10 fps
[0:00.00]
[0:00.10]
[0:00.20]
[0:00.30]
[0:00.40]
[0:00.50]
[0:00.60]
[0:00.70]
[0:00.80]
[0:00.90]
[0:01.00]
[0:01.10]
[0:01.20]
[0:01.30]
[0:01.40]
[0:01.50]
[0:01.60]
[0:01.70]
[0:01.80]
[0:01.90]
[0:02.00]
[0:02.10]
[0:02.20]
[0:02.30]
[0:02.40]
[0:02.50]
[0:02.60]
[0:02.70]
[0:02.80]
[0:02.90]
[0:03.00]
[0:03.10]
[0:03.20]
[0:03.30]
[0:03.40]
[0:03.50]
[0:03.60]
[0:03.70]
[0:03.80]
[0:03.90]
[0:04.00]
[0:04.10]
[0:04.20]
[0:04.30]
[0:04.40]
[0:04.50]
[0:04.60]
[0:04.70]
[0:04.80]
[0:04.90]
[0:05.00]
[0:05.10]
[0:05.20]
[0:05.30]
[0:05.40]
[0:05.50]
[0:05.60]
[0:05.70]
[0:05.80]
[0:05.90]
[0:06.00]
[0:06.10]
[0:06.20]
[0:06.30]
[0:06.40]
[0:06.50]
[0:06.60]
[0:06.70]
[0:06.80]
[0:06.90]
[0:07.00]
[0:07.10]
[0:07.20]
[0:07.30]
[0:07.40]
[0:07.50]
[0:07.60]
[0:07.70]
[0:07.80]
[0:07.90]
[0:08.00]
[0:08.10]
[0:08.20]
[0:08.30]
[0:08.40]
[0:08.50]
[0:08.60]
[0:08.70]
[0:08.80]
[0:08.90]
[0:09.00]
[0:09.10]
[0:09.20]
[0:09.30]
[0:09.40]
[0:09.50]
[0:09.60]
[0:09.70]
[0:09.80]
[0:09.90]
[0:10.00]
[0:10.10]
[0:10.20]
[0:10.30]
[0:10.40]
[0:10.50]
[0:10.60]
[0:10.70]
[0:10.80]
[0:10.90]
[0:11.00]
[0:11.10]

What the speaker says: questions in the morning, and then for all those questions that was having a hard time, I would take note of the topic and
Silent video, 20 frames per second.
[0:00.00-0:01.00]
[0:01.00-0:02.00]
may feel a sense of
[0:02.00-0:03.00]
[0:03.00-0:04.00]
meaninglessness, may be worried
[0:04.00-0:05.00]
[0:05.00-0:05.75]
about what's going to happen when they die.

● ● ● ● ● ● ●

▸ Prompt
Copy each record from above without leaving any out.

▸ Task solution
10 fps
[0:00.00]
[0:00.10]
[0:00.20]
[0:00.30]
[0:00.40]
[0:00.50]
[0:00.60]
[0:00.70]
[0:00.80]
[0:00.90]
[0:01.00]
[0:01.10]
[0:01.20]
[0:01.30]
[0:01.40]
[0:01.50]
[0:01.60]
[0:01.70]
[0:01.80]
[0:01.90]
[0:02.00]
[0:02.10]
[0:02.20]
[0:02.30]
[0:02.40]
[0:02.50]
[0:02.60]
[0:02.70]
[0:02.80]
[0:02.90]
[0:03.00]
[0:03.10]
[0:03.20]
[0:03.30]
[0:03.40]
[0:03.50]
[0:03.60]
[0:03.70]
[0:03.80]
[0:03.90]
[0:04.00]
[0:04.10]
[0:04.20]
[0:04.30]
[0:04.40]
[0:04.50]
[0:04.60]
[0:04.70]
[0:04.80]
[0:04.90]
[0:05.00]
[0:05.10]
[0:05.20]
[0:05.30]
[0:05.40]
[0:05.50]
[0:05.60]
[0:05.70]
[0:05.80]
[0:05.90]
[0:06.00]
[0:06.10]
[0:06.20]
[0:06.30]
[0:06.40]
[0:06.50]
[0:06.60]
[0:06.70]
[0:06.80]
[0:06.90]
[0:07.00]
[0:07.10]
[0:07.20]
[0:07.30]
[0:07.40]
[0:07.50]
[0:07.60]
[0:07.70]
[0:07.80]
[0:07.90]
[0:08.00]
[0:08.10]
[0:08.20]
[0:08.30]
[0:08.40]
[0:08.50]
[0:08.60]
[0:08.70]
[0:08.80]
[0:08.90]
[0:09.00]
[0:09.10]
[0:09.20]
[0:09.30]
[0:09.40]
[0:09.50]
[0:09.60]
[0:09.70]
[0:09.80]
[0:09.90]
[0:10.00]
[0:10.10]
[0:10.20]
[0:10.30]
[0:10.40]
[0:10.50]
[0:10.60]
[0:10.70]
[0:10.80]
[0:10.90]
[0:11.00]
[0:11.10]

What the speaker says: questions in the morning, and then for all those questions that was having a hard time, I would take note of the topic and
Silent video, 20 frames per second.
[0:00.00-0:01.00]
[0:01.00-0:02.00]
may feel a sense of
[0:02.00-0:03.00]
[0:03.00-0:04.00]
meaninglessness, may be worried
[0:04.00-0:05.00]
[0:05.00-0:05.75]
about what's going to happen when they die.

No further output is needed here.